Our wilingness to gamble with our water, our air. It’s almost like we’re begging for our world to be a Mad Max movie. It can drive you crazy when you look around and realize to a large number of humans, that looks like fun.

No taxes!

No work!

Just boys in the woods killing things. Of course, no woods either.

Think about it. How many zombie stories have we made? Is it possible a savage zombie-like world where survival of the fittest is a daily challenge is in fact a human aspiration? Why wouldn’t it be? We certainly box office boffo everything from Walking Dead to Armageddon.

A nice, tidy civilization is boring. It’s also the exception. Most of what you’d expect in our daily discourse has only been in play since the 18th century. None of it is business as usual as far as human behavior is concerned.

Take the current state of play in American politics. MAGA is the human norm, not liberal ideals of rule of law. Most of human history has been tribal and bloody. We yearn for those good old days of plague and plunder. Looking at our stories,It's pretty clear.

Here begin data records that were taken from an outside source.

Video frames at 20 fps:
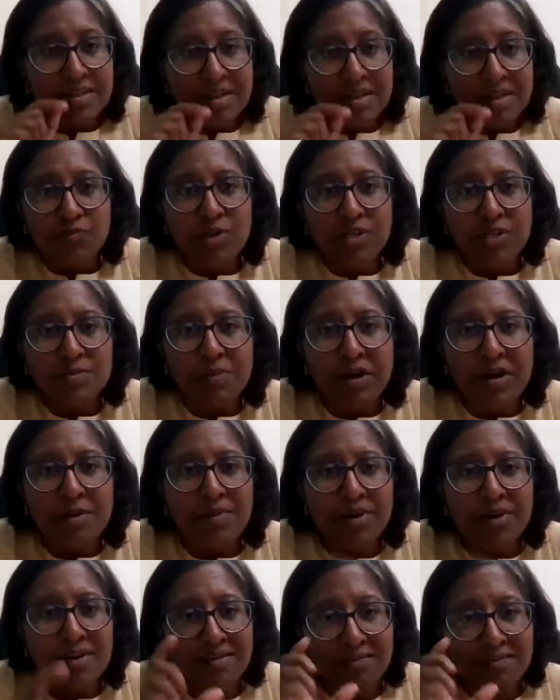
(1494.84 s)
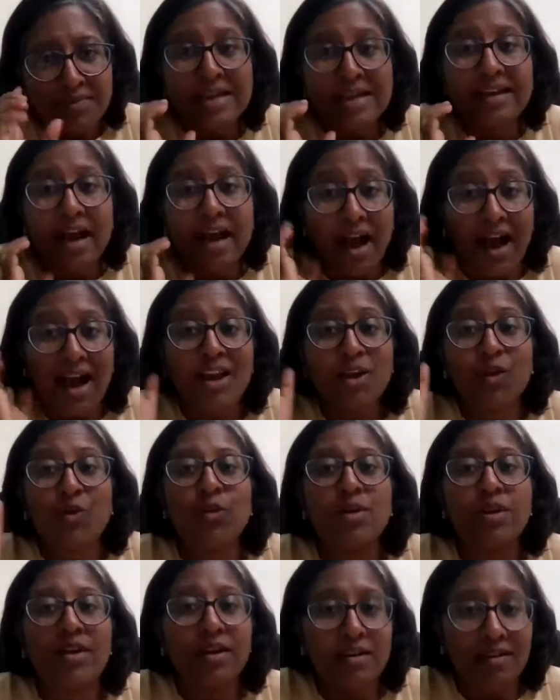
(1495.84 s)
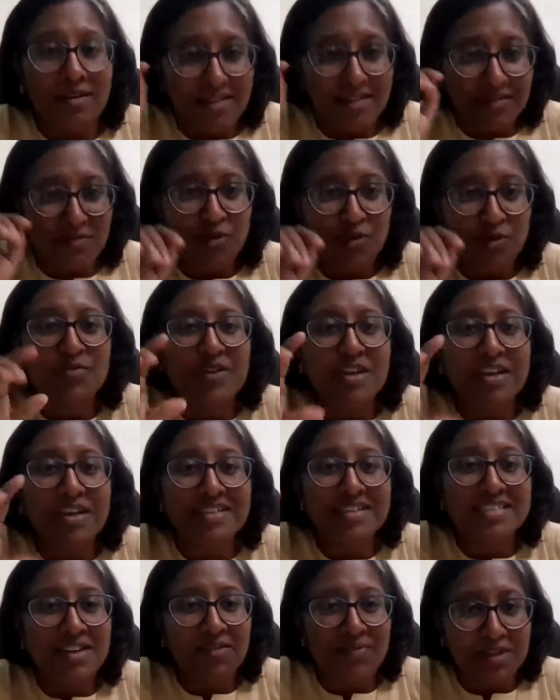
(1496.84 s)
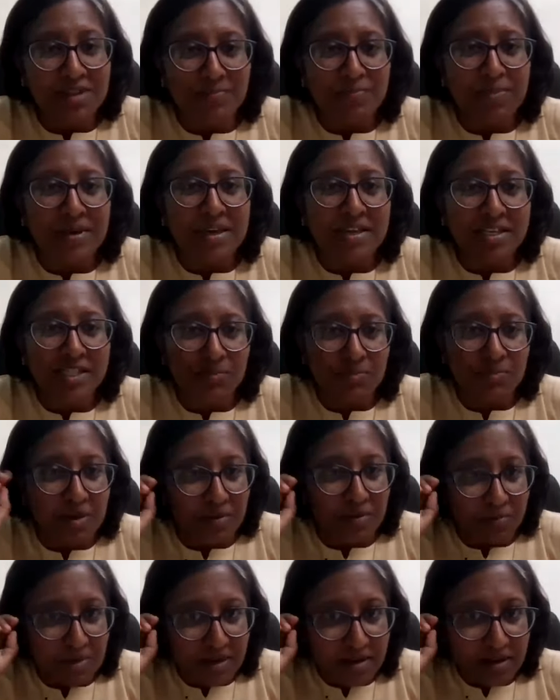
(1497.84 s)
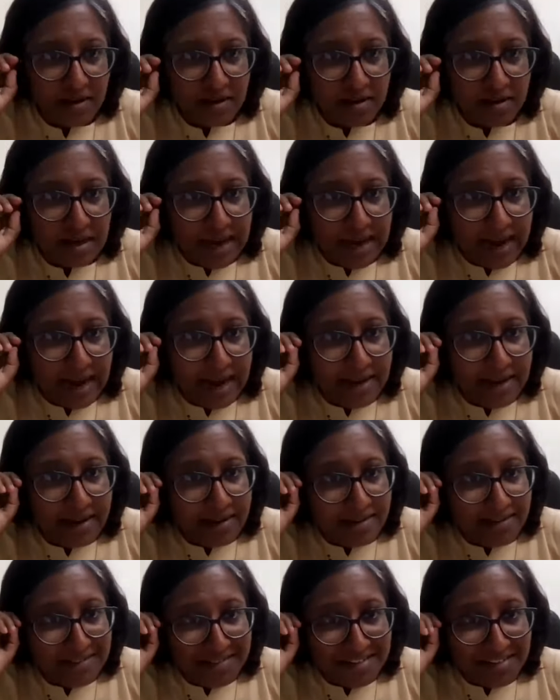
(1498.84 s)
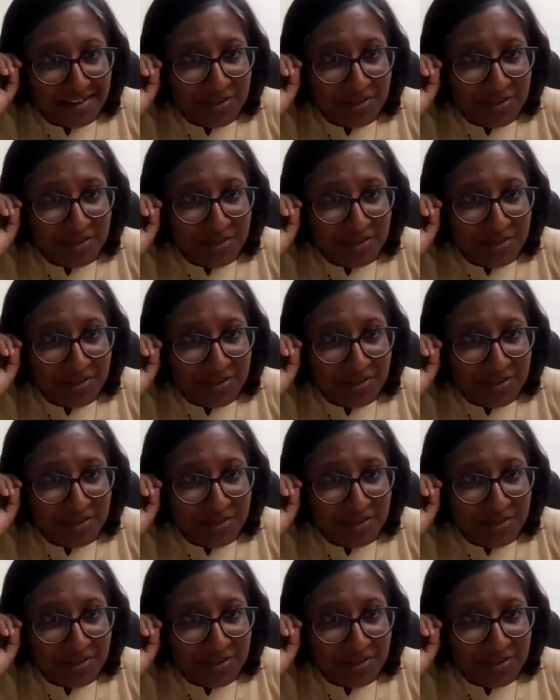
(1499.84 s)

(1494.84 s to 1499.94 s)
This was murmur, like I could hear, was VSD with PS Parmar. And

There are no maps of the change. You just come out the other side. Or you don't. - Stephen King, The Stand

Yesterday, I read a plan for the first 100 days of the next Republican presidency. The plans calls for the total dismantling of all our environmental regulations. Why would THAT be the plan? To hasten our demise? What’s the goal?

According to a growing sheet of data we’re well past the tipping point now. Science is beginning to indicate ocean currents could radically shift in 2025. Honestly, we have no clue what that means.

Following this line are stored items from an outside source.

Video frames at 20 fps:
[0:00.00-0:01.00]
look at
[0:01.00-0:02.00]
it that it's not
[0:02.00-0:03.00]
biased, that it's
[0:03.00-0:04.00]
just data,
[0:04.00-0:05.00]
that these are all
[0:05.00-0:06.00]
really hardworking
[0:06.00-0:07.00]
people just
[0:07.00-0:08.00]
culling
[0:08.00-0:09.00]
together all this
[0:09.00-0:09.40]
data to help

All we know is the world could become a different place in a couple of years. Vast tracts of it uninhabitable. Even as I write, parts of the United States are only bearable because of energy-crunching HVAC systems. Without air conditioning things are going to get dicey fast for millions of Americans.

Texas is already cracking under the pressure of a climate-challenged and antiquated energy grid. Florida is obsessing about drag queens, while coral reefs are boiling.

In The Alchemist, Paulo Coelho wrote it’s the possibility of having a dream come true that makes life interesting. What about the possibility of our nightmares coming true? How much is that curiosity? Or is it desire?

We refused to build a sustainable world. I mean that was a choice. Rather than do the work, we munch popcorn and watch yet another disaster flick.

Is the apocalypse of human existence actually our dream world? Is that because it looks like fun, or our just desserts for being sinners? Guilt is a major motivation for human behavior. Is our refusal to do anything about the doom of the human race simply because we believe we deserve it?